Please give back each entry below unaltered, leaving the pictures out.

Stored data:
-*-
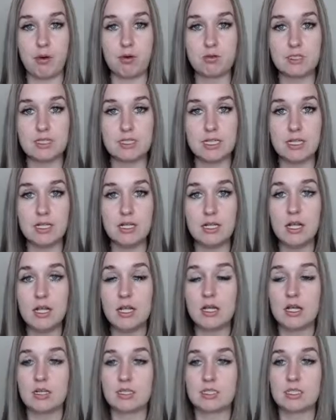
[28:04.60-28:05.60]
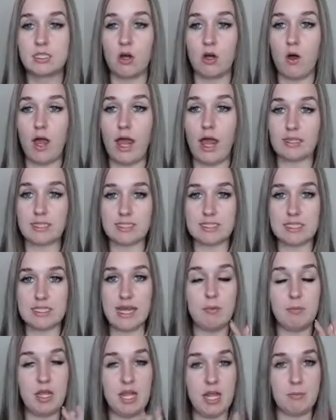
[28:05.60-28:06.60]
posted. So I had the
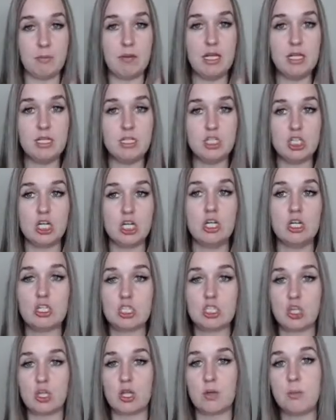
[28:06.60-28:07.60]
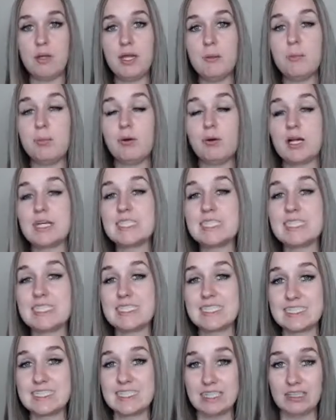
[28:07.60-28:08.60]
same image so that people
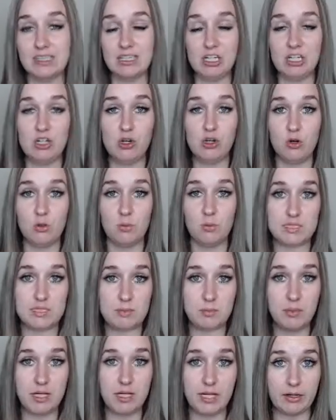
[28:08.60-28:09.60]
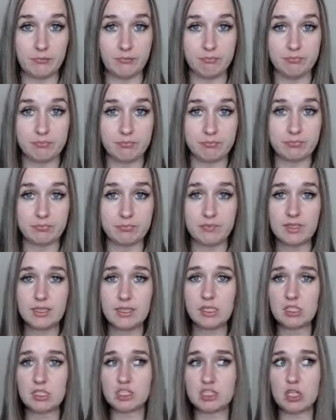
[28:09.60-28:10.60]
consistently knew it was me.
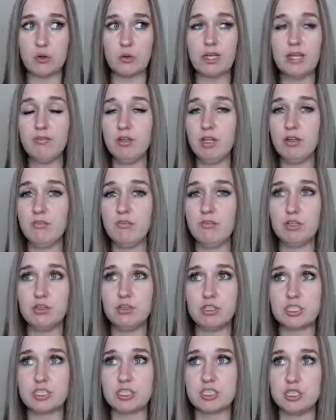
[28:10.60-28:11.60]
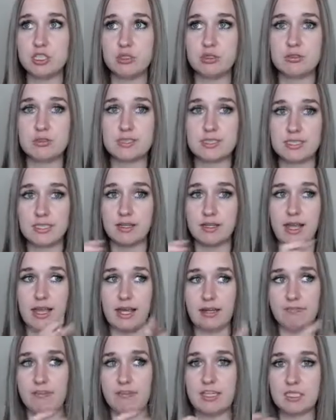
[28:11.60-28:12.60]
So even if you just use the
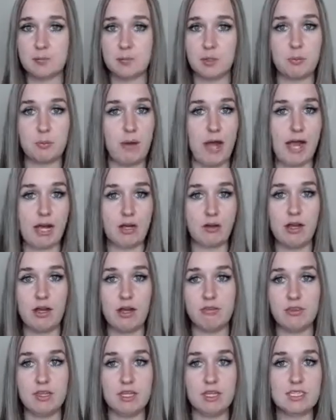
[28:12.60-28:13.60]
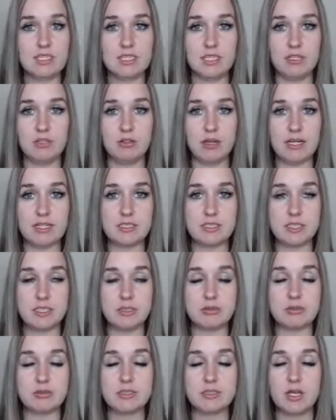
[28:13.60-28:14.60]
like Facebook background things that you guys
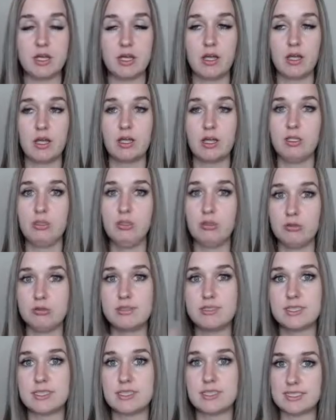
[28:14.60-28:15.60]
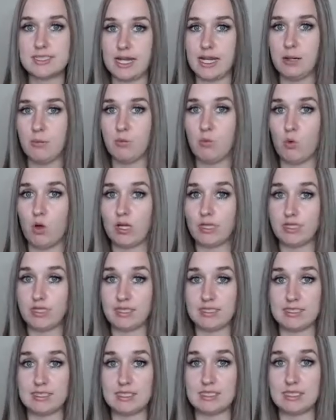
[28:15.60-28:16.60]
use the same one
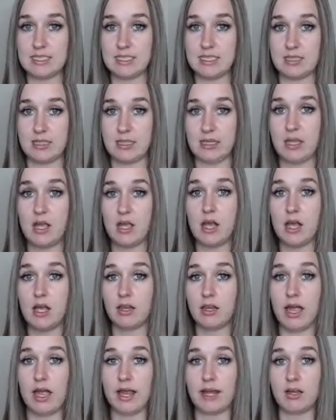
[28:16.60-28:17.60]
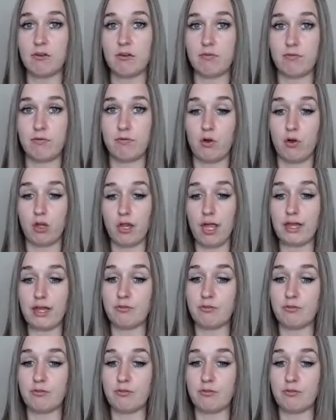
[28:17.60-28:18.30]
consistently. Like for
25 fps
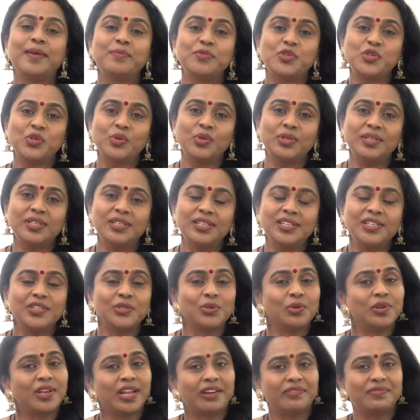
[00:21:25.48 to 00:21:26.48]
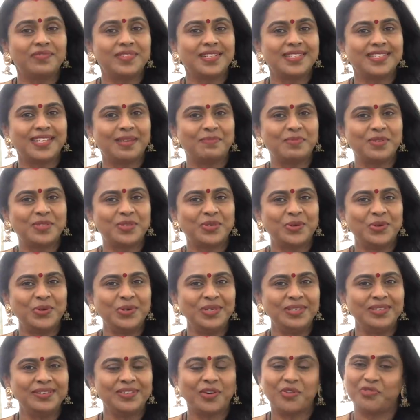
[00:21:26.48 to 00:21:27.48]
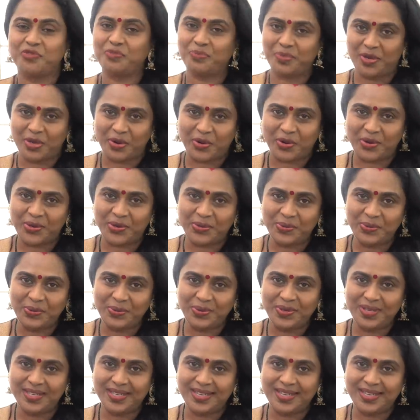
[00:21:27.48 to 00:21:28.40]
I'm sure you loved this episode of Beyond You.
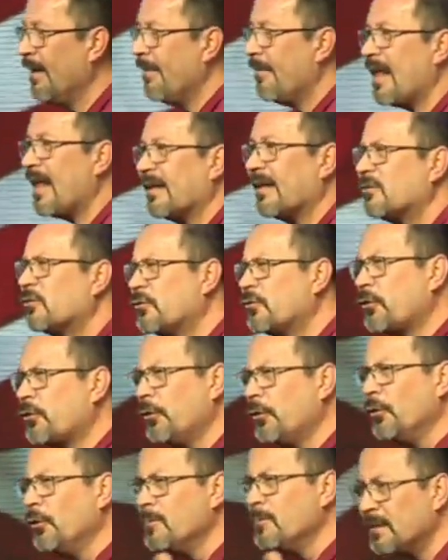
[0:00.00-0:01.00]
that as
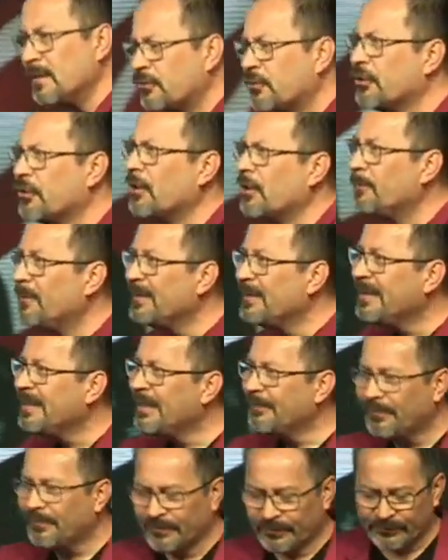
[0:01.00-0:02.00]
true, mature
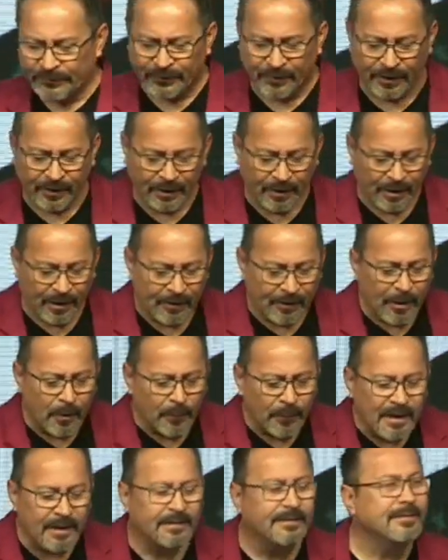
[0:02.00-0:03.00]
believers, that
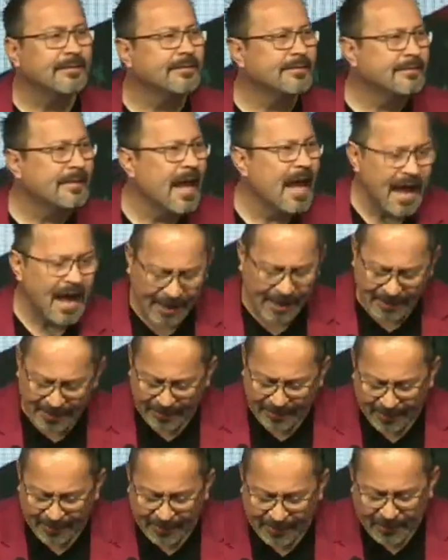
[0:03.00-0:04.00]
we understand
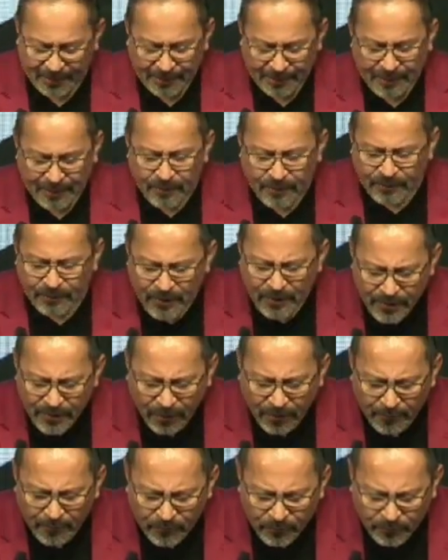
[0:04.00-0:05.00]
that there
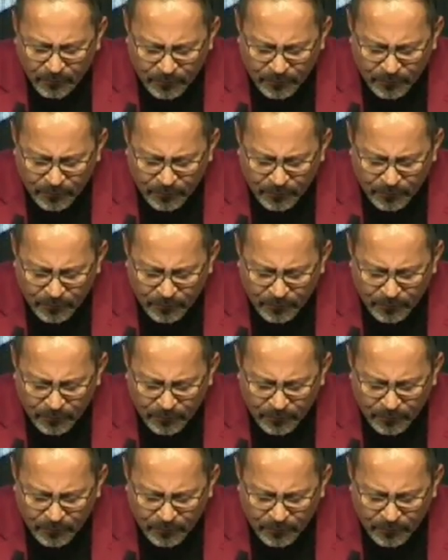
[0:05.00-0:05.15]
are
-*-
ANSWER AREA:
[28:04.60-28:05.60]
[28:05.60-28:06.60]
posted. So I had the
[28:06.60-28:07.60]
[28:07.60-28:08.60]
same image so that people
[28:08.60-28:09.60]
[28:09.60-28:10.60]
consistently knew it was me.
[28:10.60-28:11.60]
[28:11.60-28:12.60]
So even if you just use the
[28:12.60-28:13.60]
[28:13.60-28:14.60]
like Facebook background things that you guys
[28:14.60-28:15.60]
[28:15.60-28:16.60]
use the same one
[28:16.60-28:17.60]
[28:17.60-28:18.30]
consistently. Like for
25 fps
[00:21:25.48 to 00:21:26.48]
[00:21:26.48 to 00:21:27.48]
[00:21:27.48 to 00:21:28.40]
I'm sure you loved this episode of Beyond You.
[0:00.00-0:01.00]
that as
[0:01.00-0:02.00]
true, mature
[0:02.00-0:03.00]
believers, that
[0:03.00-0:04.00]
we understand
[0:04.00-0:05.00]
that there
[0:05.00-0:05.15]
are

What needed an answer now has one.